▶ The problem
What is needed is an exact copy of the records below, without the pictures.

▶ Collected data
******************************
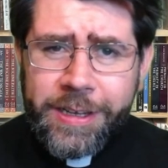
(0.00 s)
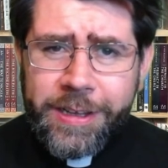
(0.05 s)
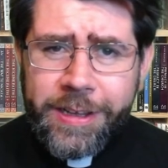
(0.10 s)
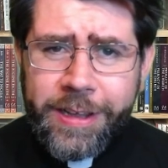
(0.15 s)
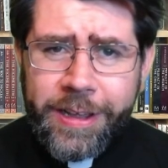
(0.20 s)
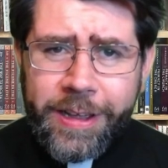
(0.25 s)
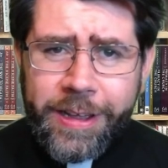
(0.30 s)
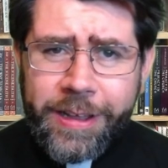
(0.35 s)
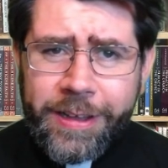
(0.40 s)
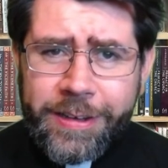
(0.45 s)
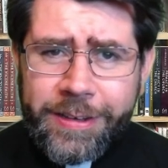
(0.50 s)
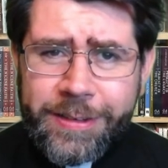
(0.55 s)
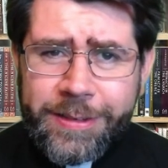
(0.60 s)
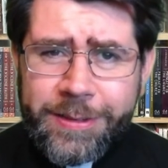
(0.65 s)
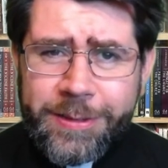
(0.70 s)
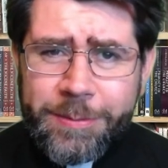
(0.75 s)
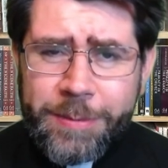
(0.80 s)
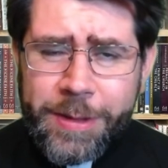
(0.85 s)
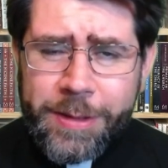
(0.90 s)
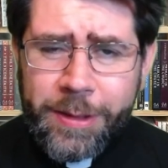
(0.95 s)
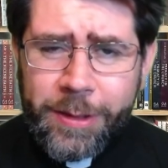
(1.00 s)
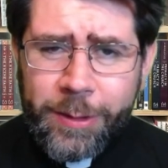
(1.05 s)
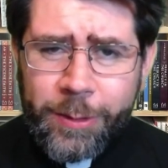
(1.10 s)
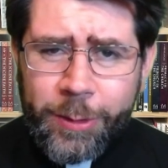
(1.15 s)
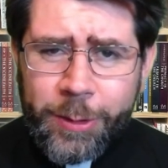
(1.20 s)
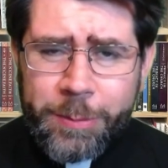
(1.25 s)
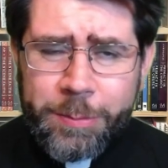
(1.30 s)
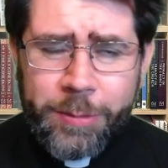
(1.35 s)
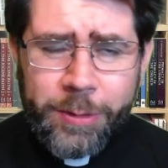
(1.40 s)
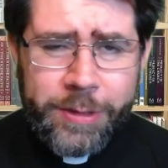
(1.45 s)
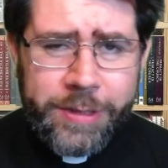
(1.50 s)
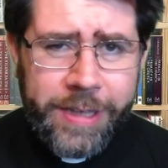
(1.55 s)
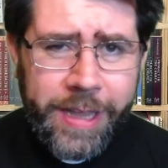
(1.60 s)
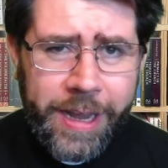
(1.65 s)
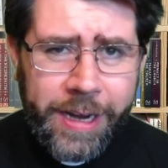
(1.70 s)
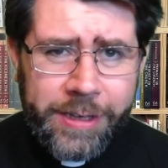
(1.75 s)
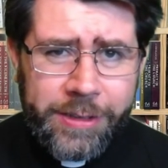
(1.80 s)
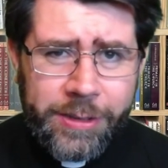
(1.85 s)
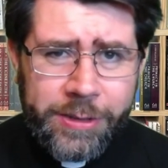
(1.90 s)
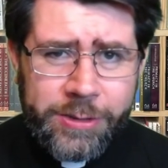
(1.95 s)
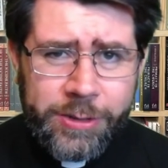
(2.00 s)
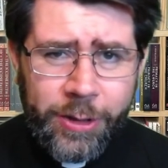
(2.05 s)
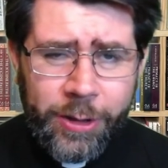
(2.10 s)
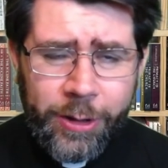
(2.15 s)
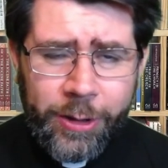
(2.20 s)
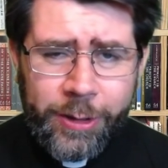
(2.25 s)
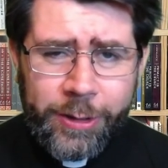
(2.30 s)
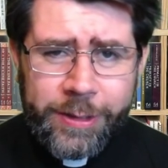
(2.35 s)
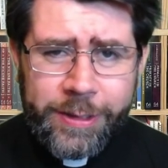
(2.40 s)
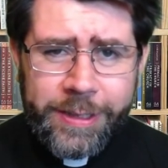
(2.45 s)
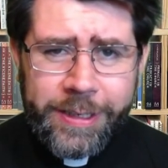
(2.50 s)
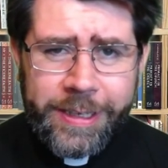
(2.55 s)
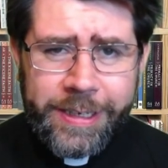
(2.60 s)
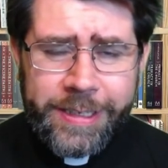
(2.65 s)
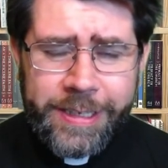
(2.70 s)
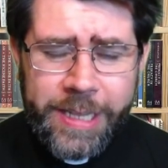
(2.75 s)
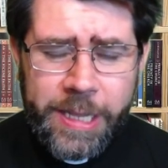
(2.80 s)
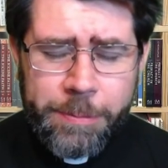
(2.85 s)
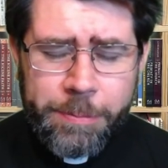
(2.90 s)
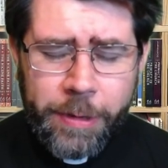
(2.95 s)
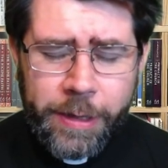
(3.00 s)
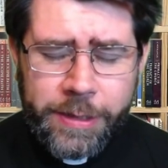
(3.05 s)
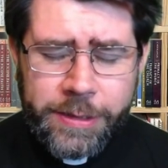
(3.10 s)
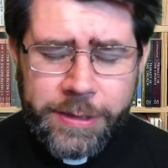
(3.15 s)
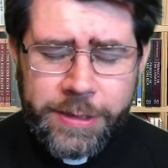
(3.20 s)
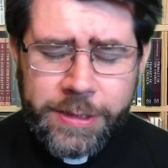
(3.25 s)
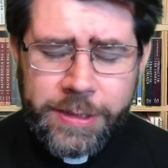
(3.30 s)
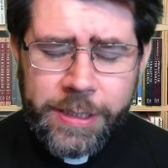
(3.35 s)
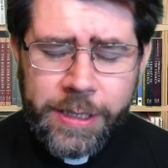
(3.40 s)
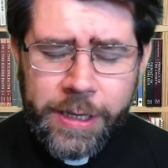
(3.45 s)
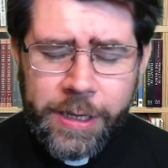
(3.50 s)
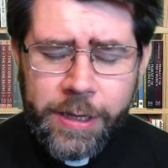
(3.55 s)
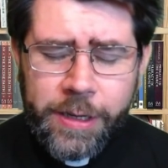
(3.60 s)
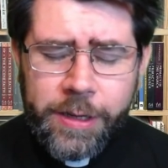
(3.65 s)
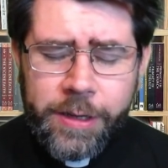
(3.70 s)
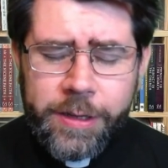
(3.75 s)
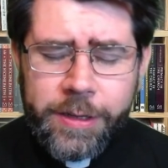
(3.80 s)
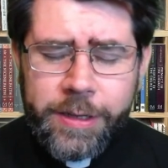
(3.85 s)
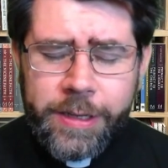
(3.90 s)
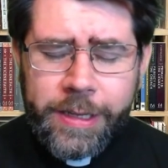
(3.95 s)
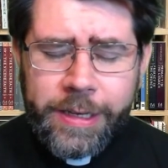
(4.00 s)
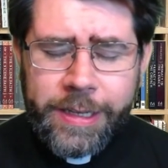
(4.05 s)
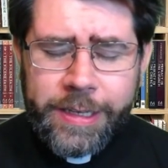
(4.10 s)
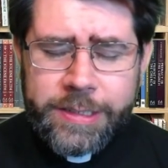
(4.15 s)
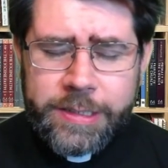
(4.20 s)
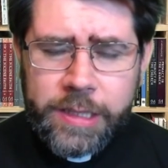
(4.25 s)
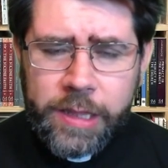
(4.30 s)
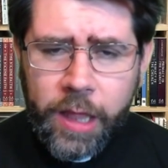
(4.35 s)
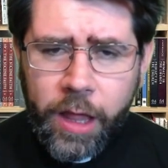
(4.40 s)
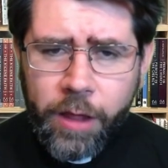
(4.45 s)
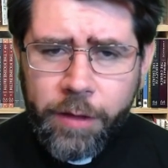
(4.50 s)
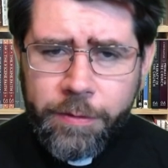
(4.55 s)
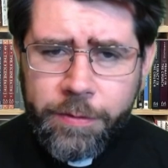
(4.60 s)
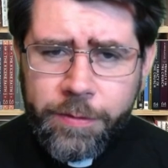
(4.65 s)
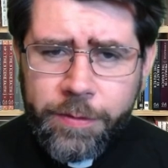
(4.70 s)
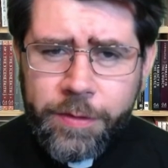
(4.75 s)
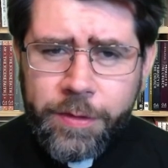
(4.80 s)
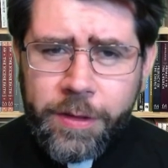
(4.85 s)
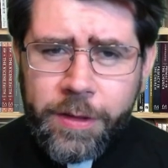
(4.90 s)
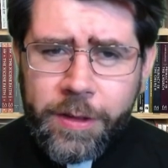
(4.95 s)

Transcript: and may the Lord protect us all and keep us in his love,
******************************
▶ Answer below
(0.00 s)
(0.05 s)
(0.10 s)
(0.15 s)
(0.20 s)
(0.25 s)
(0.30 s)
(0.35 s)
(0.40 s)
(0.45 s)
(0.50 s)
(0.55 s)
(0.60 s)
(0.65 s)
(0.70 s)
(0.75 s)
(0.80 s)
(0.85 s)
(0.90 s)
(0.95 s)
(1.00 s)
(1.05 s)
(1.10 s)
(1.15 s)
(1.20 s)
(1.25 s)
(1.30 s)
(1.35 s)
(1.40 s)
(1.45 s)
(1.50 s)
(1.55 s)
(1.60 s)
(1.65 s)
(1.70 s)
(1.75 s)
(1.80 s)
(1.85 s)
(1.90 s)
(1.95 s)
(2.00 s)
(2.05 s)
(2.10 s)
(2.15 s)
(2.20 s)
(2.25 s)
(2.30 s)
(2.35 s)
(2.40 s)
(2.45 s)
(2.50 s)
(2.55 s)
(2.60 s)
(2.65 s)
(2.70 s)
(2.75 s)
(2.80 s)
(2.85 s)
(2.90 s)
(2.95 s)
(3.00 s)
(3.05 s)
(3.10 s)
(3.15 s)
(3.20 s)
(3.25 s)
(3.30 s)
(3.35 s)
(3.40 s)
(3.45 s)
(3.50 s)
(3.55 s)
(3.60 s)
(3.65 s)
(3.70 s)
(3.75 s)
(3.80 s)
(3.85 s)
(3.90 s)
(3.95 s)
(4.00 s)
(4.05 s)
(4.10 s)
(4.15 s)
(4.20 s)
(4.25 s)
(4.30 s)
(4.35 s)
(4.40 s)
(4.45 s)
(4.50 s)
(4.55 s)
(4.60 s)
(4.65 s)
(4.70 s)
(4.75 s)
(4.80 s)
(4.85 s)
(4.90 s)
(4.95 s)

Transcript: and may the Lord protect us all and keep us in his love,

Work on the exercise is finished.